Such is the demand for top staff in the City of London that investment banks are prepared to buy out the huge annual bonuses of top performers they want to poach from rivals, a City recruiter has revealed.
The phenomenon of bonus 'buy-outs' has not been seen in the city since 2000, according to recruitment company Morgan McKinley. But with 14 per cent more new jobs on the market than there are candidates looking to move, banks are having to take expensive steps to encourage individuals to move roles before their bonus has been paid by their current employer.
"This type of behaviour inevitably follows a good year in the City," said Robert Thesiger, chief executive of Morgan McKinley.

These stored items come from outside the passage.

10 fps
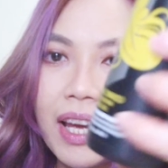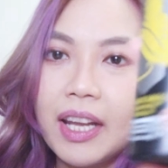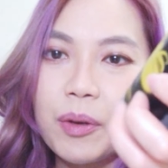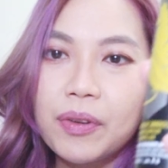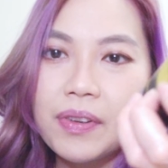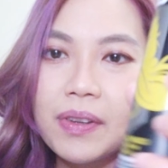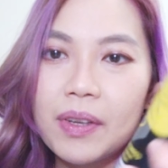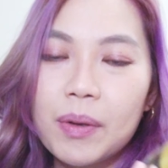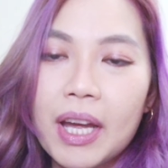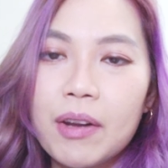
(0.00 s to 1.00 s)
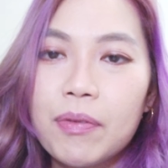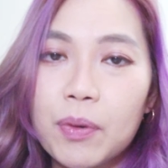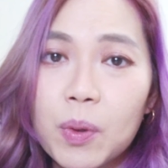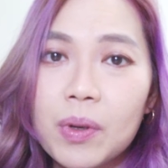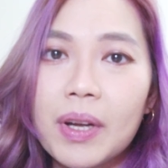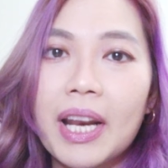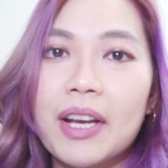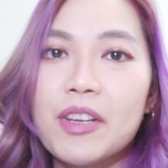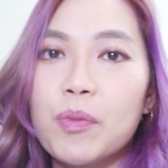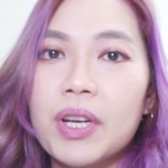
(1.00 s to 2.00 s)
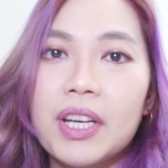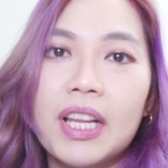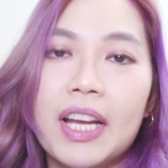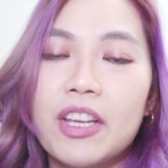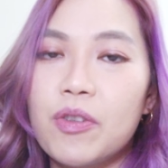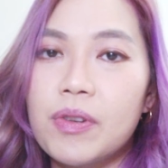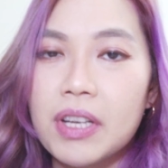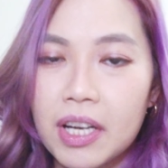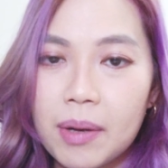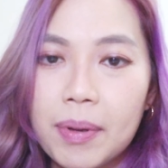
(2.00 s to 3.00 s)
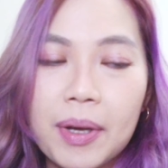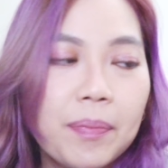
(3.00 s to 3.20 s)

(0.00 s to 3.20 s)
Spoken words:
and it was still kind of full and I just wanted to like use it up.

"With bonus expectations running high, individuals are less willing to move roles prior to receiving their bonus payout and if you combine this with an extremely candidate driven market, the outcome is that employers are having to work even harder in order to fulfil their hiring needs.
"One way financial institutions are ensuring that they secure the talent they need, is through bonus 'buy-outs', particularly at the top end of the market. These are happening with much greater frequency than we have seen over the last few years."

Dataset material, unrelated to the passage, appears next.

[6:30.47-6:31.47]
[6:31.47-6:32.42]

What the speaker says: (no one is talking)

After lean times in the early part of the decade following the dot-com crash, banks are once again seeing near-record levels of merger activity and new share issues.

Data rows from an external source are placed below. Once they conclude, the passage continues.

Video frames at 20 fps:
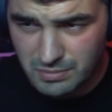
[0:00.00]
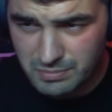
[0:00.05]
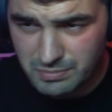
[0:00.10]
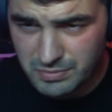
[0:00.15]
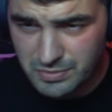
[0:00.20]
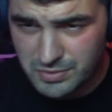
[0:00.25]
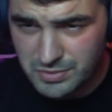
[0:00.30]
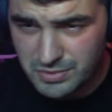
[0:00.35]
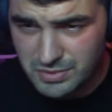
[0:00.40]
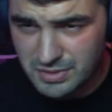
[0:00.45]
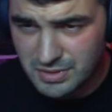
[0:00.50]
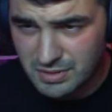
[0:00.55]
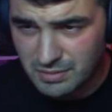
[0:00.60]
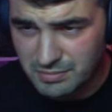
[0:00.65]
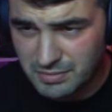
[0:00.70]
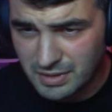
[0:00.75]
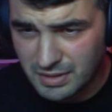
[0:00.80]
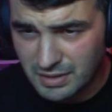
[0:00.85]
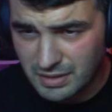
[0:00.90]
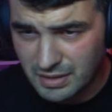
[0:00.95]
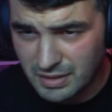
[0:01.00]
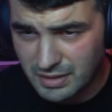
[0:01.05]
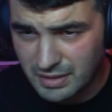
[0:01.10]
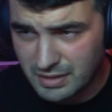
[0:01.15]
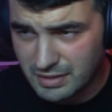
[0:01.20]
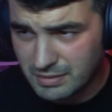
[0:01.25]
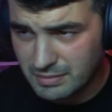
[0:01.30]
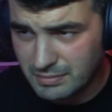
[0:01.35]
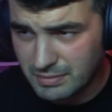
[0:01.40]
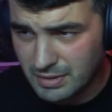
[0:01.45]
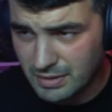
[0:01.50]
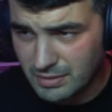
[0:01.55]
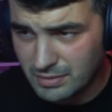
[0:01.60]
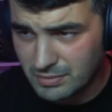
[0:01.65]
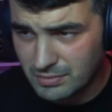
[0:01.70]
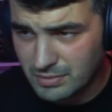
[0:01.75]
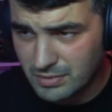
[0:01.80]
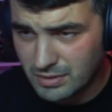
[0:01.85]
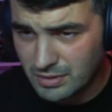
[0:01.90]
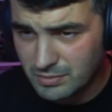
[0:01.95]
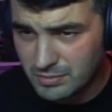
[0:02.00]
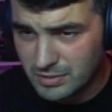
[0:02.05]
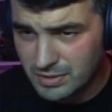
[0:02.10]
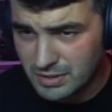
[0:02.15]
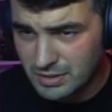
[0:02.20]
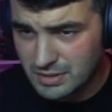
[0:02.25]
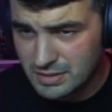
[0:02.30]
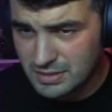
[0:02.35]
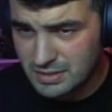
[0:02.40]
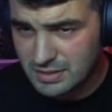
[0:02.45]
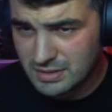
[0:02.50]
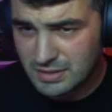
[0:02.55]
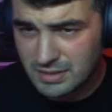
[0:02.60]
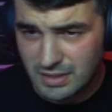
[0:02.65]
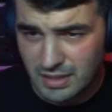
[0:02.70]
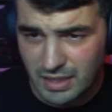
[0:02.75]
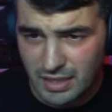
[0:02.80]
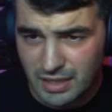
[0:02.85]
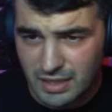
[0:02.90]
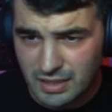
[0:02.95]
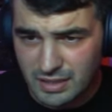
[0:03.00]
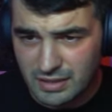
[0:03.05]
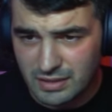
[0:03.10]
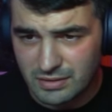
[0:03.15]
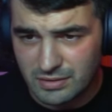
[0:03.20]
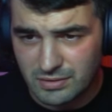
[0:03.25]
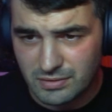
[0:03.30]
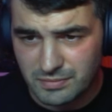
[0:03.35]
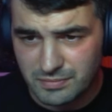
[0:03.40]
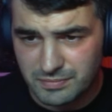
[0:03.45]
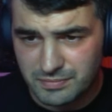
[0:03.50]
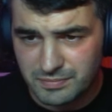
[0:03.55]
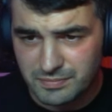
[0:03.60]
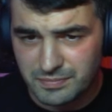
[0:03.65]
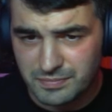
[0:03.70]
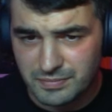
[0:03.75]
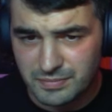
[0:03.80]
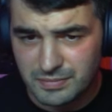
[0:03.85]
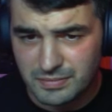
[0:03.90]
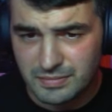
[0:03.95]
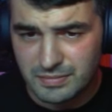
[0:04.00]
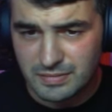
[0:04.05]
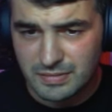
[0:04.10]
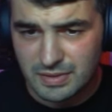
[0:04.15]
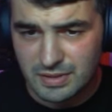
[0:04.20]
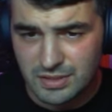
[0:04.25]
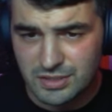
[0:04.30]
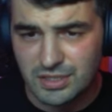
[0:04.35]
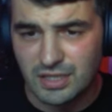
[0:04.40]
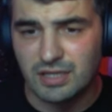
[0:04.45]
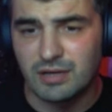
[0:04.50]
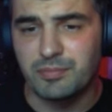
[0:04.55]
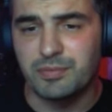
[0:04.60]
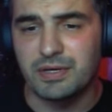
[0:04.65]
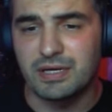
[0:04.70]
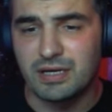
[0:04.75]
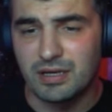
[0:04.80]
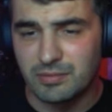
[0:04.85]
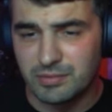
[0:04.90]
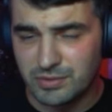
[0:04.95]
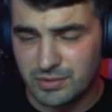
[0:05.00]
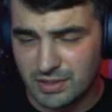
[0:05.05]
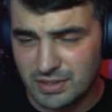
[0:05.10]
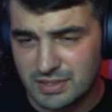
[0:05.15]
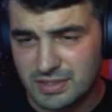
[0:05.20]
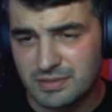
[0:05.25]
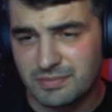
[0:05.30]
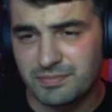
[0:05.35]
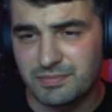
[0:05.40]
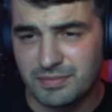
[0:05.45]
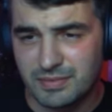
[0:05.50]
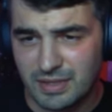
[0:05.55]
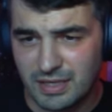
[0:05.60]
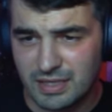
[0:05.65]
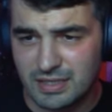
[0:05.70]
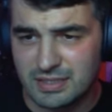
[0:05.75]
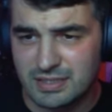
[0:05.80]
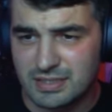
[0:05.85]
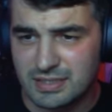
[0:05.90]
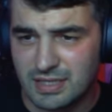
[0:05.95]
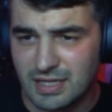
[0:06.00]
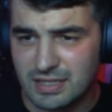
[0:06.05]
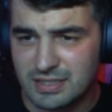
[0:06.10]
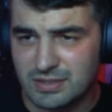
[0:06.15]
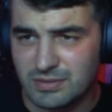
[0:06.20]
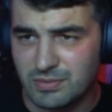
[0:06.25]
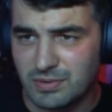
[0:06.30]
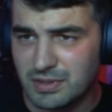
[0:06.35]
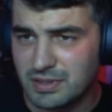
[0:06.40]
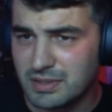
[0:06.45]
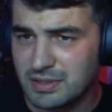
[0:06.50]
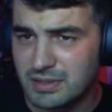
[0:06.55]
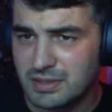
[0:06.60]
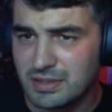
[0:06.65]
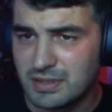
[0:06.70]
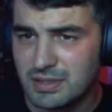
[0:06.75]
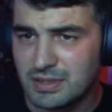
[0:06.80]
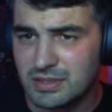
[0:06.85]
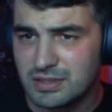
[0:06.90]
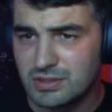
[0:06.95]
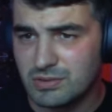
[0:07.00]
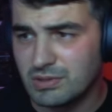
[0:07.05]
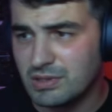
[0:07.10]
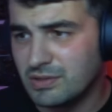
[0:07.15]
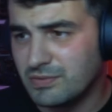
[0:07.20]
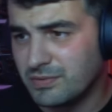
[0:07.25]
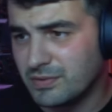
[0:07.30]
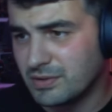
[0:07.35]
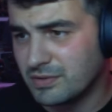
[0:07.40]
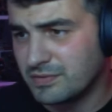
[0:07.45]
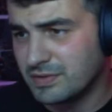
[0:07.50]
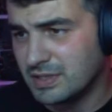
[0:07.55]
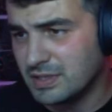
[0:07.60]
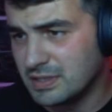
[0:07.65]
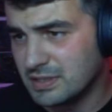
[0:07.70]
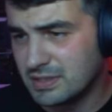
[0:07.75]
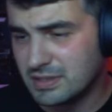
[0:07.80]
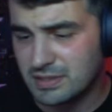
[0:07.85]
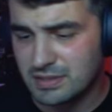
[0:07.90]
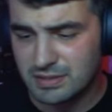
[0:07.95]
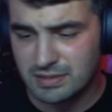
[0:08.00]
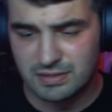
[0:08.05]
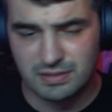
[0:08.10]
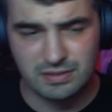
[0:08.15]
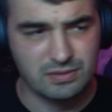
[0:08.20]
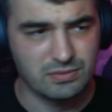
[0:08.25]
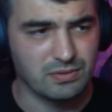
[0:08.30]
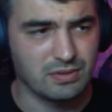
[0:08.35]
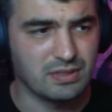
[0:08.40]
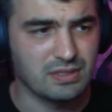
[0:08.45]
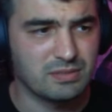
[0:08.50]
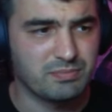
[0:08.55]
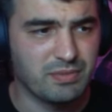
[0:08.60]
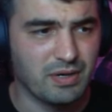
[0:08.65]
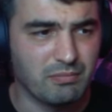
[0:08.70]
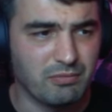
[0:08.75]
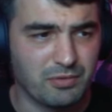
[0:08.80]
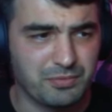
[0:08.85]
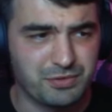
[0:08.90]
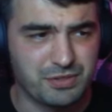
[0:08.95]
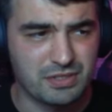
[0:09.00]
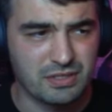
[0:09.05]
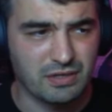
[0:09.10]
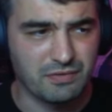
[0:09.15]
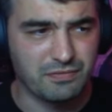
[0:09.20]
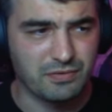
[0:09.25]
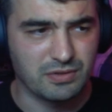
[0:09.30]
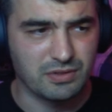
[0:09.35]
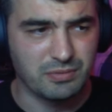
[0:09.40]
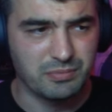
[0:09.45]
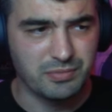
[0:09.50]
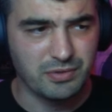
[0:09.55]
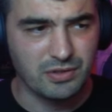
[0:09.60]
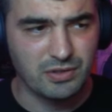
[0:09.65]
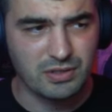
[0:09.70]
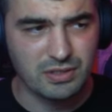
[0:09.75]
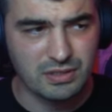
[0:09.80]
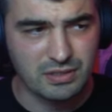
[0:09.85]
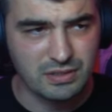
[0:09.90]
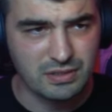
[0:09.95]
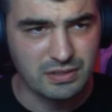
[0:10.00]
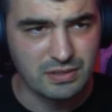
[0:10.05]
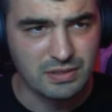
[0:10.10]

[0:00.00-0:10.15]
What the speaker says: Which was something like, I don't know, come with us? Yeah, there you go. Shut up and come with us. Yes, that's the one. So we need 4 of these, so we can spam up stuff on the board.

And with optimism strong for 2007 and bonus payouts for top performers running into the millions, banks are also prepared to part with huge sums in order to secure top performers.
"At the beginning of this year, the priority for City banks was to get the right person to drive the expansion forward and once these roles had been filled, middle and back office hiring became a priority," Thesiger said.
"With further expansion expected to take place in 2007, individuals at all levels will be in demand and unless companies are willing to buy out bonuses, candidates will be harder to get across the line."